(WHAT YOU WILL DO): Print the data exactly. Pictures stay out.
[DATA SUPPLIED — start]
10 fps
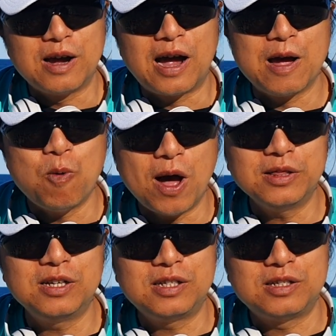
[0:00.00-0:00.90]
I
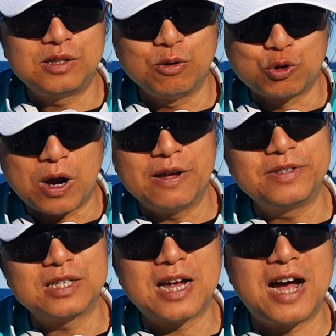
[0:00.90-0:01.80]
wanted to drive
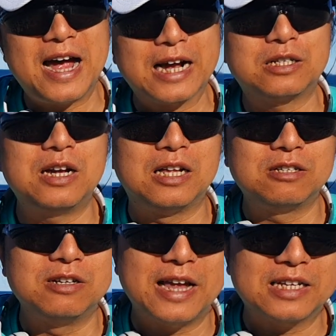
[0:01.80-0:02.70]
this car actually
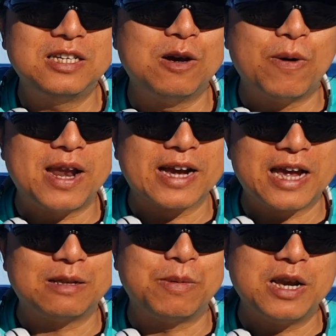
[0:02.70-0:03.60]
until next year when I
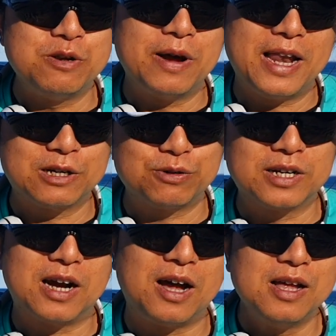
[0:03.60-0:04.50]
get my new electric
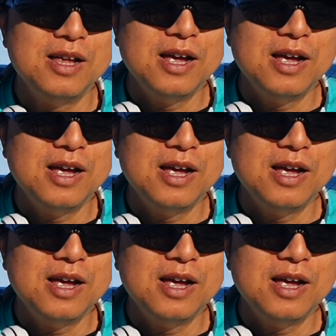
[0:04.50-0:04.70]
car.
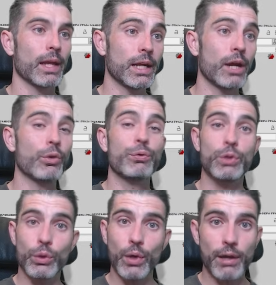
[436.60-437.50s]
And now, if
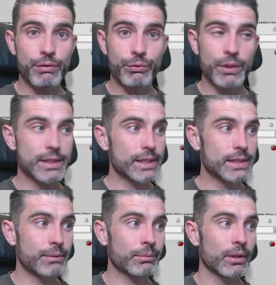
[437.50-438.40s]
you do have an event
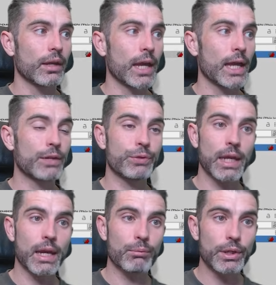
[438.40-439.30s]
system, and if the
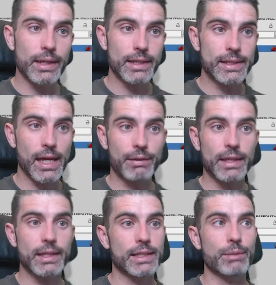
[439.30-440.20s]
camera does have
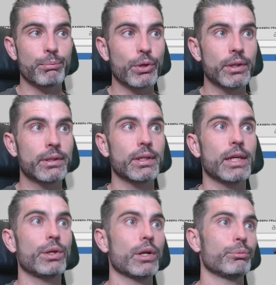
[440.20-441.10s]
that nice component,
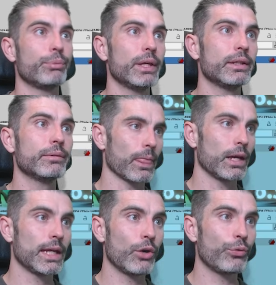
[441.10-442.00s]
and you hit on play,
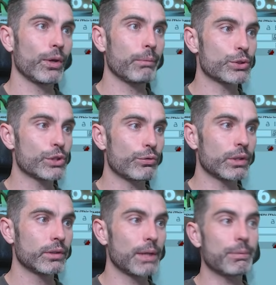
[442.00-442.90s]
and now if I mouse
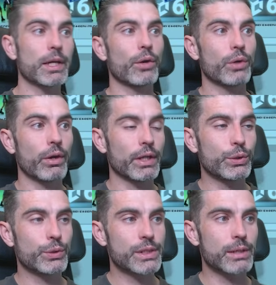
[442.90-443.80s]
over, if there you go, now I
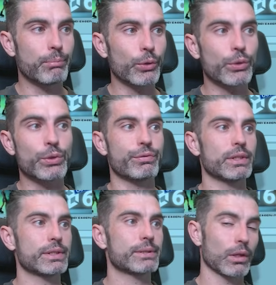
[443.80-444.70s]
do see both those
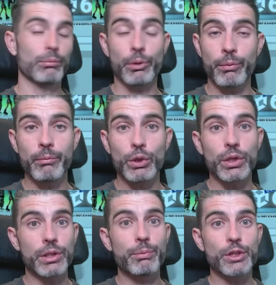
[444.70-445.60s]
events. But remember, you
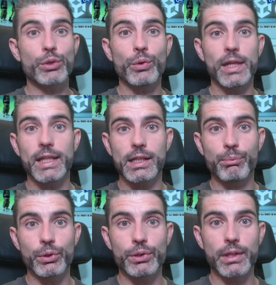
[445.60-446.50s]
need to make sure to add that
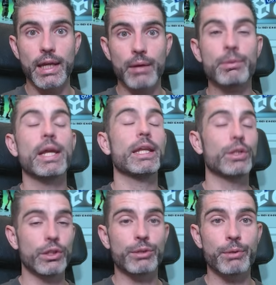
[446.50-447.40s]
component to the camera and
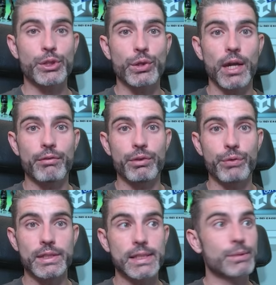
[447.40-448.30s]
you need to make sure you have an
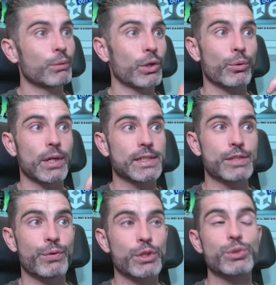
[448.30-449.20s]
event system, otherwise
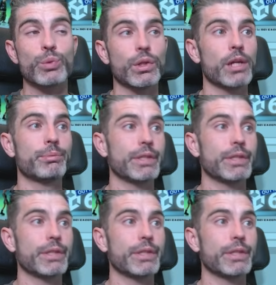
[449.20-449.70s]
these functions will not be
[DATA SUPPLIED — finish]
(TASK SOLUTION):
10 fps
[0:00.00-0:00.90]
I
[0:00.90-0:01.80]
wanted to drive
[0:01.80-0:02.70]
this car actually
[0:02.70-0:03.60]
until next year when I
[0:03.60-0:04.50]
get my new electric
[0:04.50-0:04.70]
car.
[436.60-437.50s]
And now, if
[437.50-438.40s]
you do have an event
[438.40-439.30s]
system, and if the
[439.30-440.20s]
camera does have
[440.20-441.10s]
that nice component,
[441.10-442.00s]
and you hit on play,
[442.00-442.90s]
and now if I mouse
[442.90-443.80s]
over, if there you go, now I
[443.80-444.70s]
do see both those
[444.70-445.60s]
events. But remember, you
[445.60-446.50s]
need to make sure to add that
[446.50-447.40s]
component to the camera and
[447.40-448.30s]
you need to make sure you have an
[448.30-449.20s]
event system, otherwise
[449.20-449.70s]
these functions will not be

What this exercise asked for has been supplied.